L’utilisation des DCP doit être complètement repensée

Faute de gestion efficace, les dispositifs de concentration de poissons constituent un problème majeur pour le thon

Un récent rapport de Pew rend compte de la prolifération croissante et généralement incontrôlée des dispositifs de concentration de poissons (DCP) dérivants dans les océans du monde. Selon l’estimation prudente que nous avons réalisée, le secteur de la pêche thonière à la senne coulissante déploierait chaque année 120 000 DCP dans les eaux tropicales. Les thons se rassemblent sous ces dispositifs flottants, pour être ensuite capturés dans les grands filets des navires de pêche.

Cependant, la plupart de ces DCP sont laissés à l’abandon dans l’océan.

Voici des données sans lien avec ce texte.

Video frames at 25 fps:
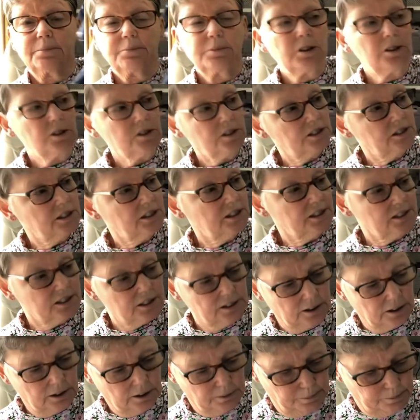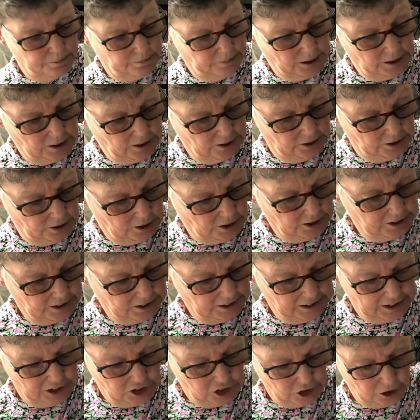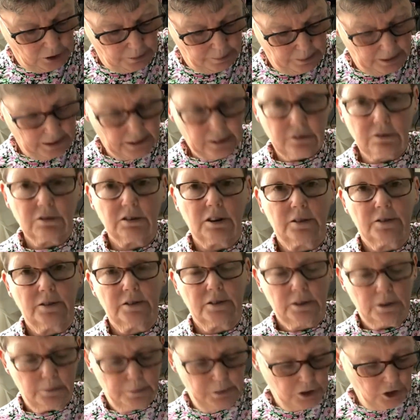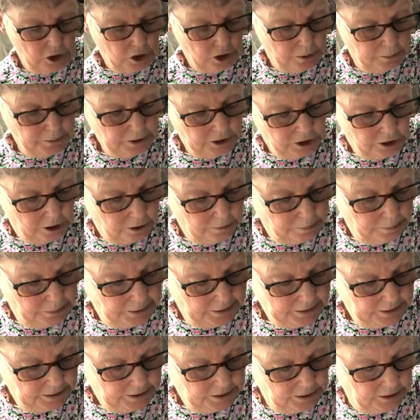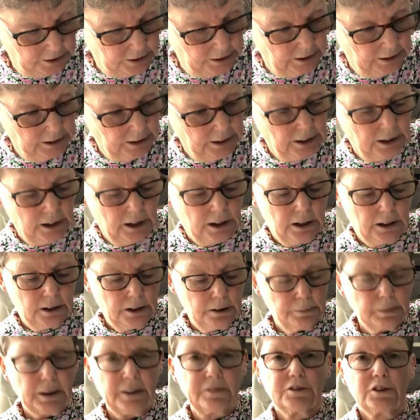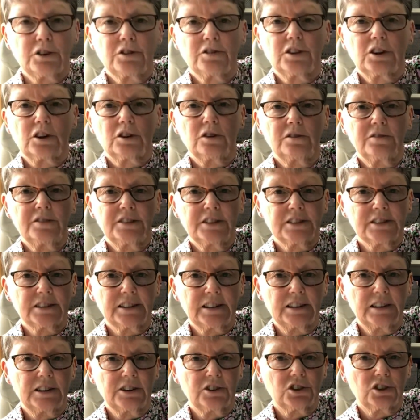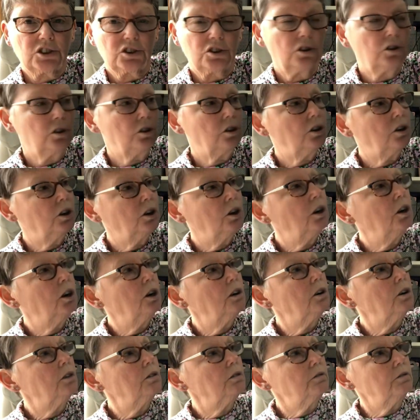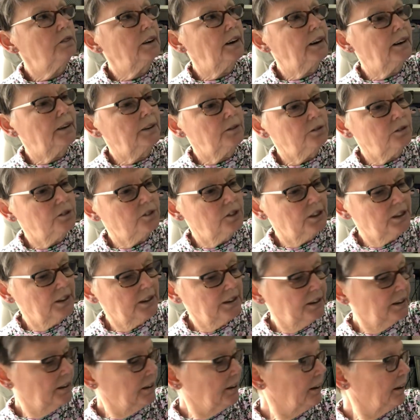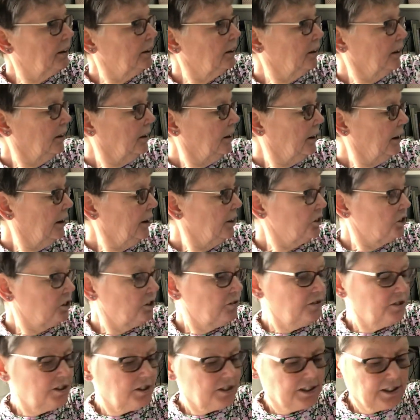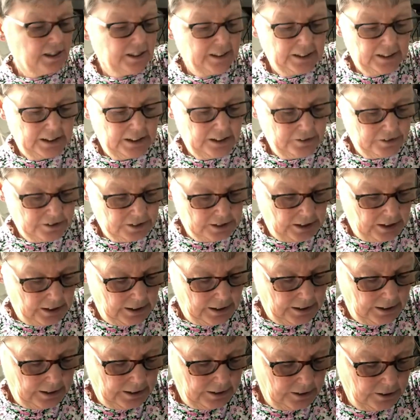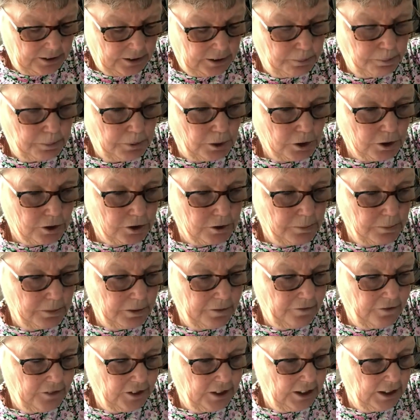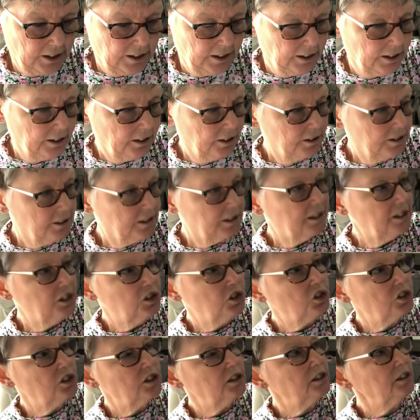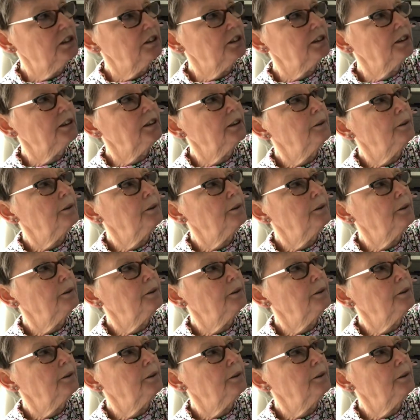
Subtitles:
because it is a t-shirt pattern rather than a pyjama top pattern. I've done the cover stitch round the edge of the sleeves and the bottom of the t-shirt.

Ils se transforment alors en engins de « pêche fantôme » ou en déchets marins, et finissent par sombrer ou s’échouer sur le rivage, parfois sur des habitats côtiers vulnérables comme les récifs coralliens. Il est reconnu que les DCP, fabriqués à partir de vieux filets de pêche, finissent souvent par piéger des espèces non ciblées, notamment des tortues, des requins et d’autres animaux marins. Des technologies de plus en plus sophistiquées permettent aux pêcheurs de déterminer la quantité de thons rassemblés sous certains DCP – et s’il vaut la peine de retourner y pêcher.   

Les DCP sont largement utilisés dans les régions océaniques, en particulier par des navires battant pavillon américain ou européen. Les faits montrent que l’augmentation non contrôlée de l’utilisation des DCP dans les pêcheries de thon listao au cours des 20 dernières années a nui à d’autres espèces de thons – comme le thon obèse – ainsi qu’aux requins, aux tortues de mer et à d’autres animaux marins. Les scientifiques spécialistes de la pêche s’accordent sur le fait que l’augmentation importante de l’utilisation de DCP a contribué à la surpêche du thon obèse dans les océans Atlantique et Pacifique.

Les responsables de la pêche reconnaissent de plus en plus la nécessité de mieux réglementer l’utilisation des DCP afin de s’assurer que celle-ci ne nuise pas aux stocks de thons, aux espèces non ciblées ou aux écosystèmes en général. Malgré tout, les organismes internationaux responsables de la gestion des pêcheries thonières mettent du temps à réagir. 

Jusqu’à présent, les organismes de réglementation n’ont pris que des mesures limitées pour gérer l’utilisation des DCP, en exigeant par exemple que les navires emploient des dispositifs biodégradables et conçus pour réduire le risque de capture d’animaux marins non ciblés comme les requins. Ces efforts visant à combattre la prolifération des déchets marins, à limiter la pêche fantôme et à réduire les prises non intentionnelles vont dans le bon sens. Toutefois, ces politiques ne s’attaquent pas au problème de fond lié à l’absence de gestion des DCP, à savoir la surpêche du thon. Sans mesures efficaces pour réduire la capture des thons obèses autour des DCP, un trop grand nombre de ces poissons – presque tous trop jeunes pour avoir eu le temps de se reproduire – continueront à être capturés, conservés et consommés.  

Les options de gestion des stocks de thon obèse visant à lutter contre la surpêche ont un dénominateur commun : elles encouragent – ou mieux encore, elles obligent – le secteur à capturer moins de poissons qui ne sont pas encore parvenus à maturité. Les gestionnaires pourraient concevoir des fermetures de la pêche sur DCP dans certaines zones et pendant des périodes suffisantes pour réduire la pêche autour des DCP. Ils pourraient également restreindre la pêche dans les zones susceptibles d’être très fréquentées par des thons obèses, limiter la pêche des bancs de thons rassemblés sous les dispositifs flottants ou simplement fixer un nombre maximum légal de juvéniles qu’il serait possible de capturer. 

Par la mise en œuvre d’une ou plusieurs de ces mesures, il devrait être possible pour les stocks de thon obèse des océans Atlantique et Pacifique d’amorcer leur rétablissement.

Amanda Nickson dirige les efforts de protection mondiale du thon de Pew.